Your assignment
Each record should be copied exactly into the answer, and no picture should go with it.
***
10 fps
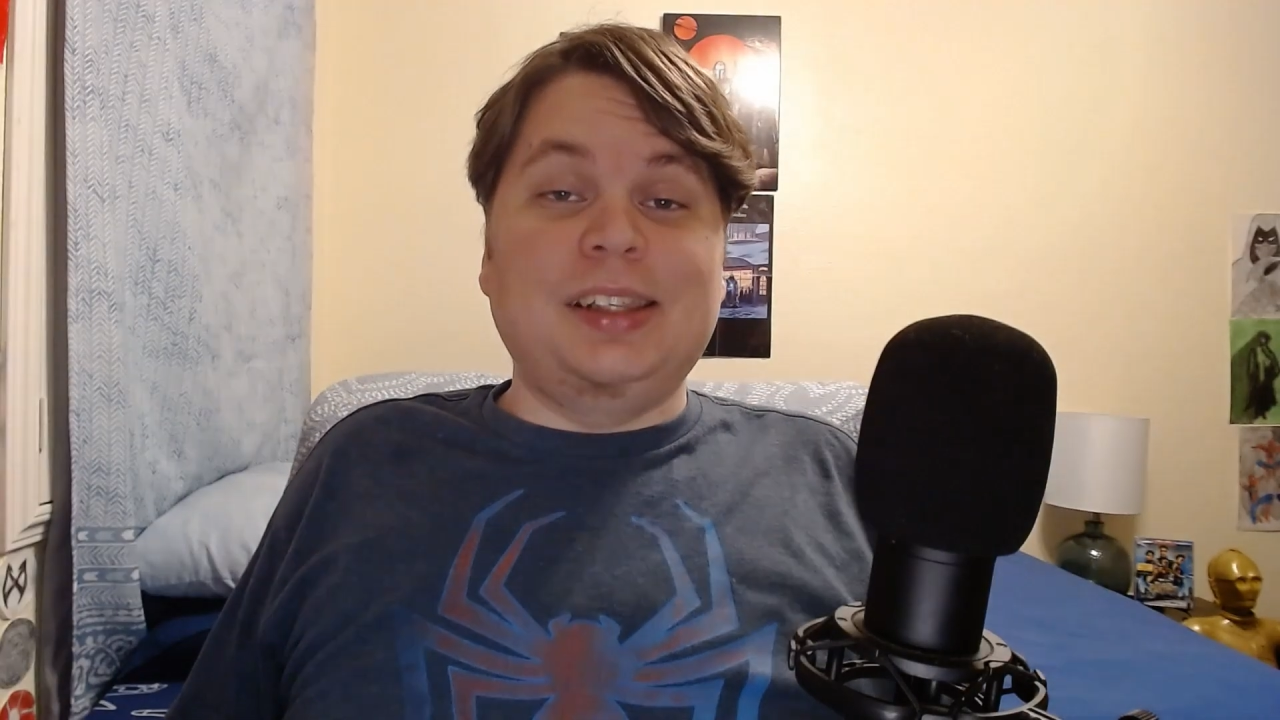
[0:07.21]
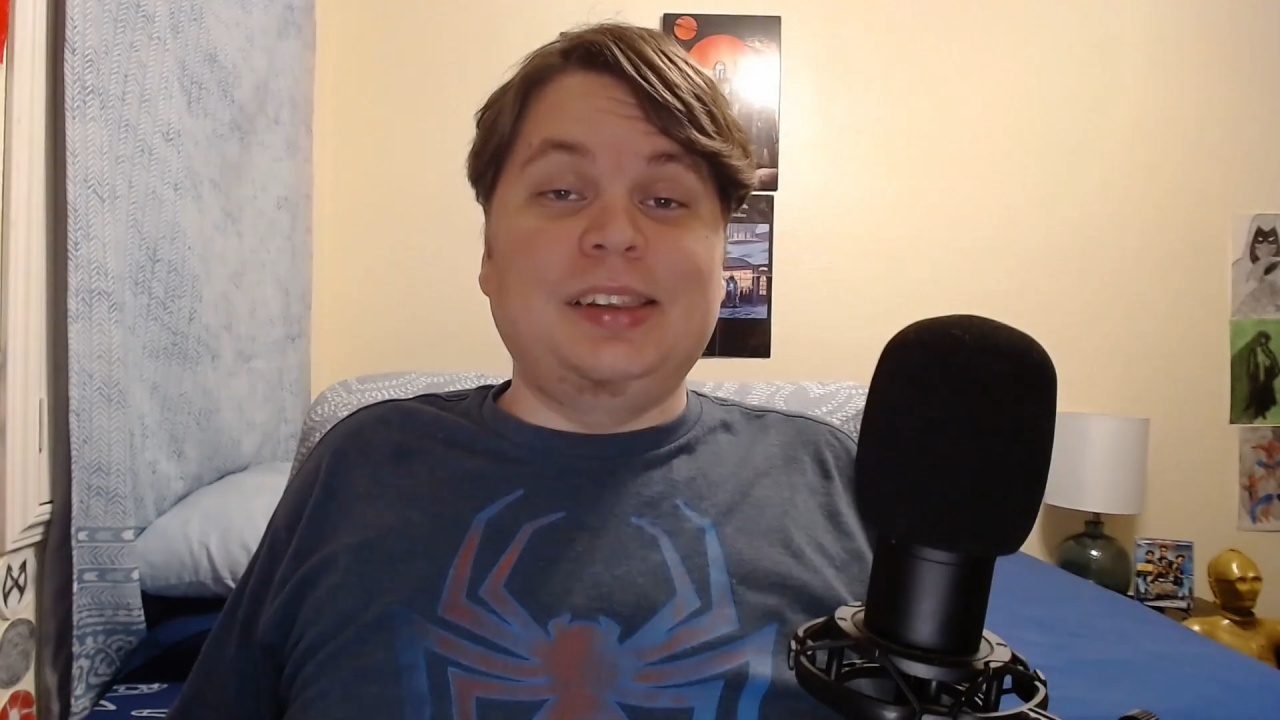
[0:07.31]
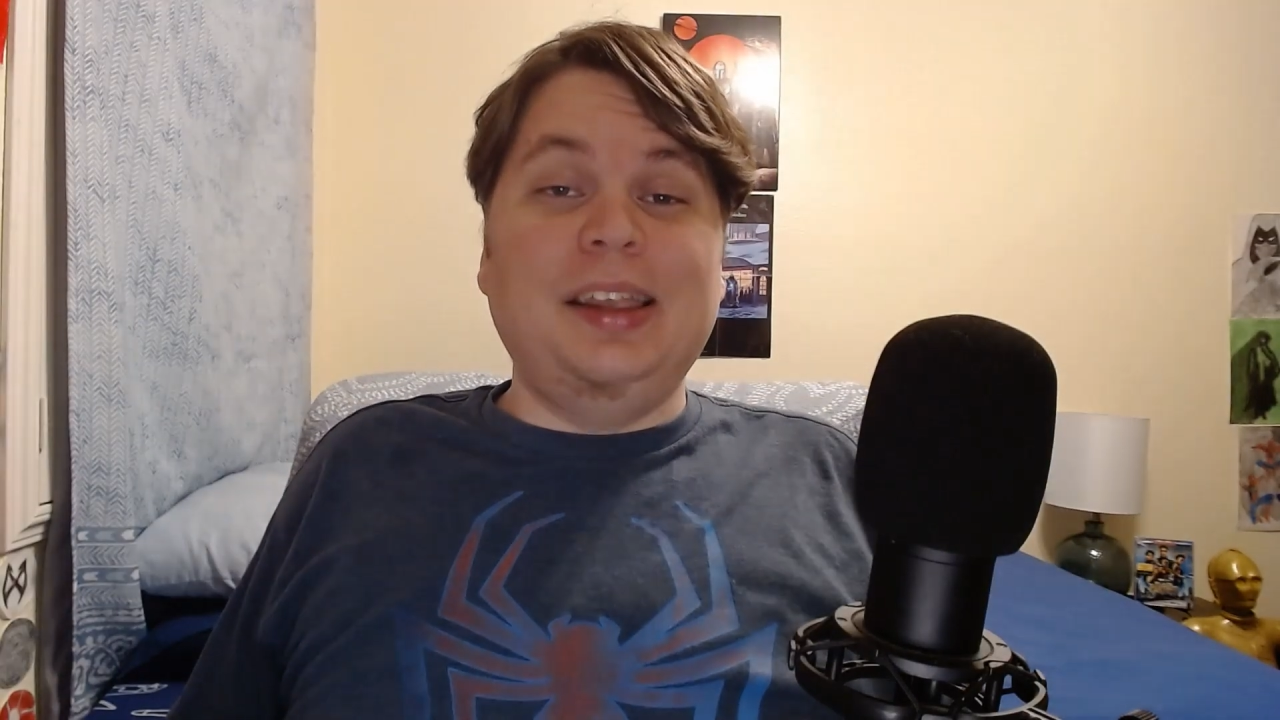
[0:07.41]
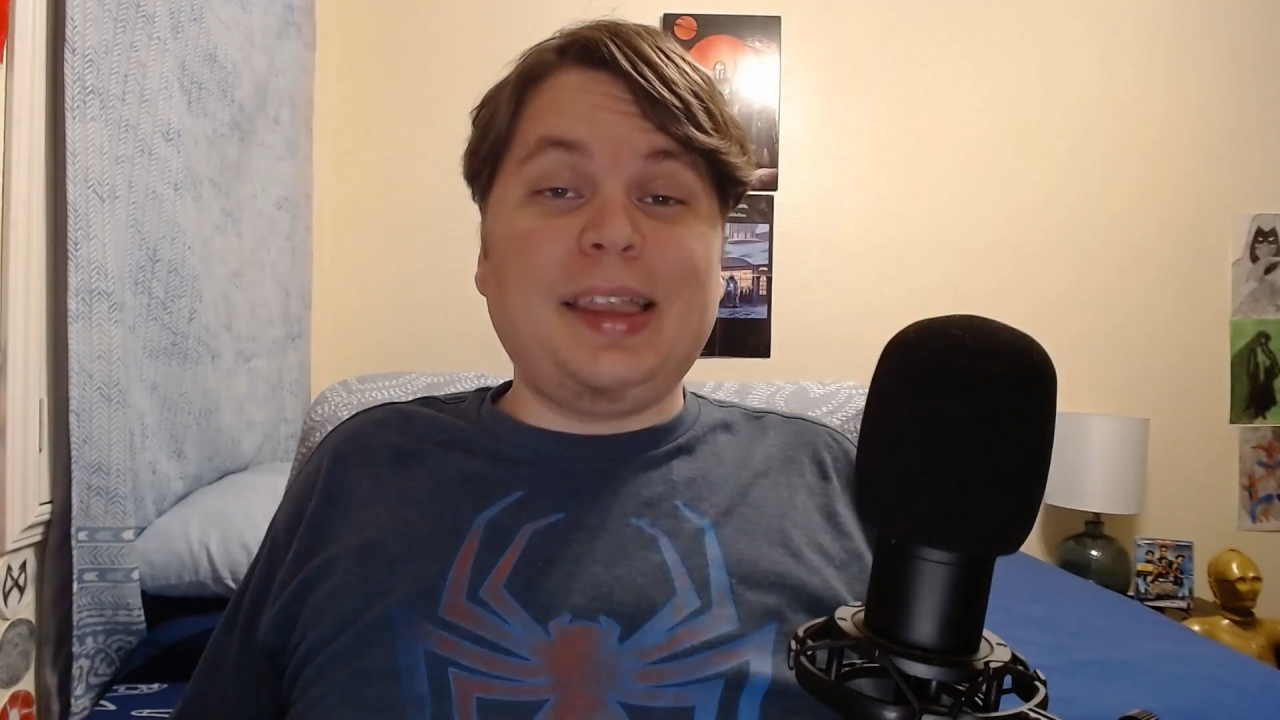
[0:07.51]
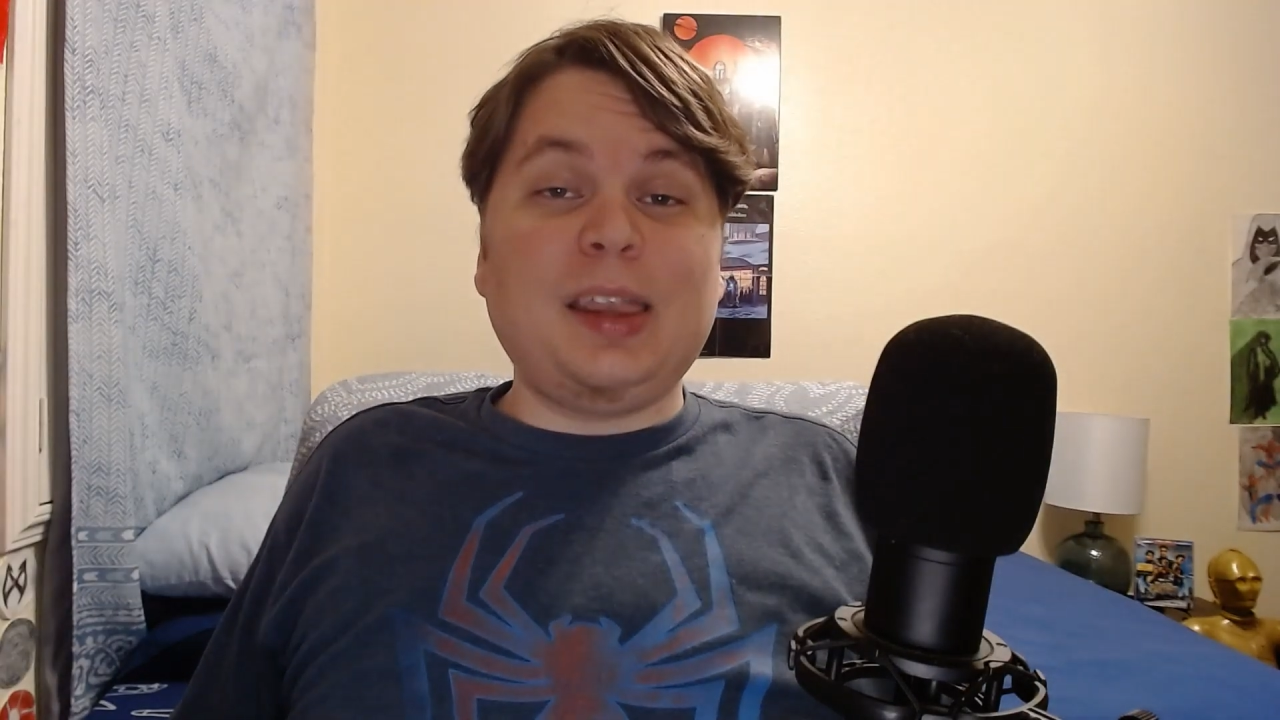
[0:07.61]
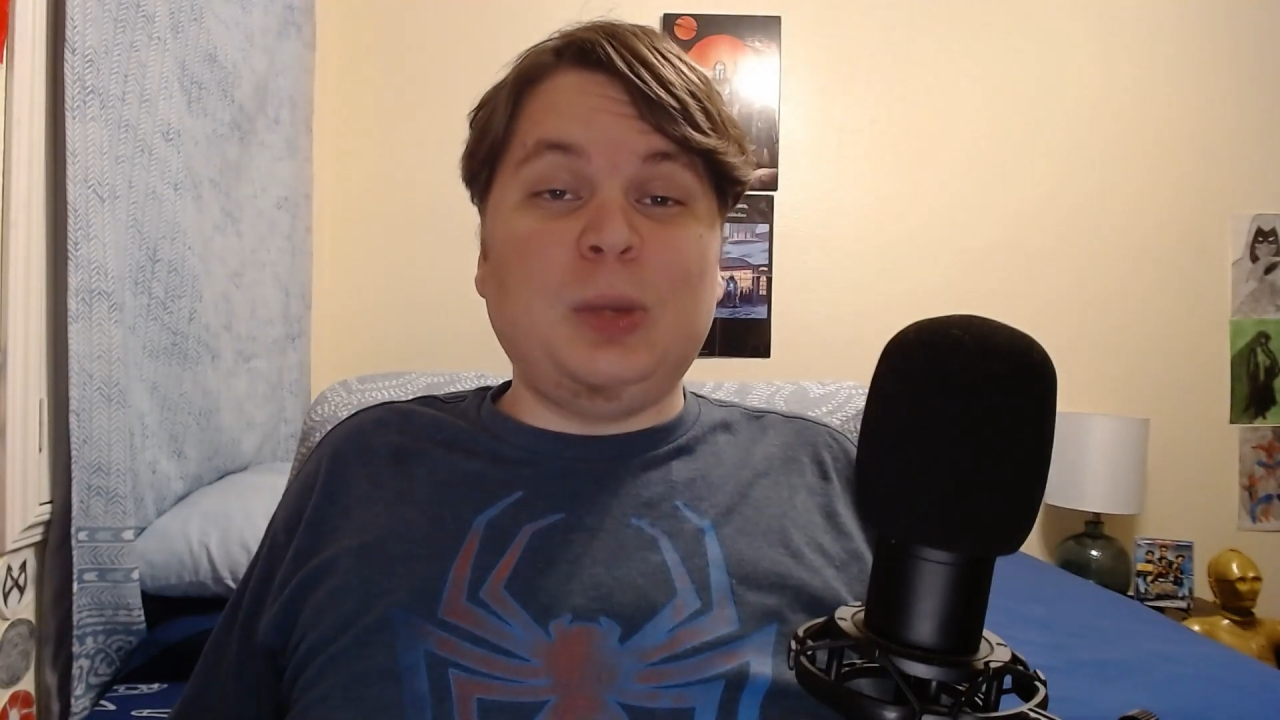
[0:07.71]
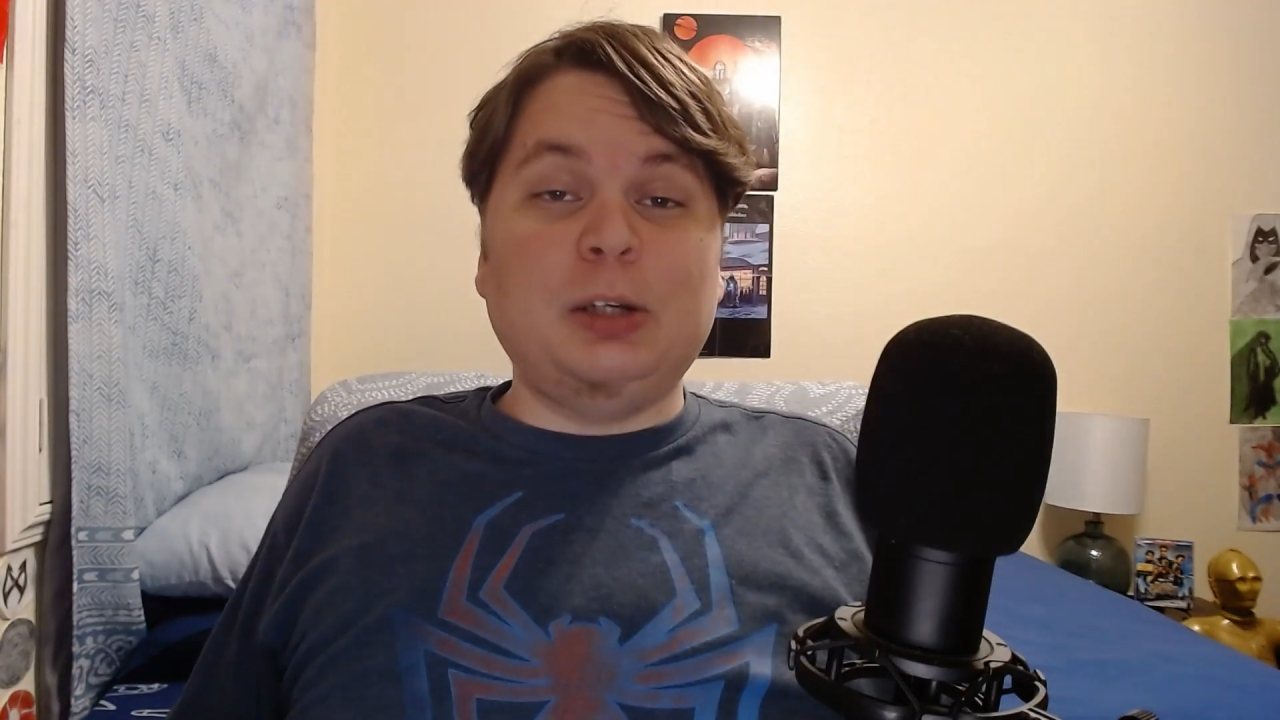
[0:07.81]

and this is my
***
Answer area
10 fps
[0:07.21]
[0:07.31]
[0:07.41]
[0:07.51]
[0:07.61]
[0:07.71]
[0:07.81]

and this is my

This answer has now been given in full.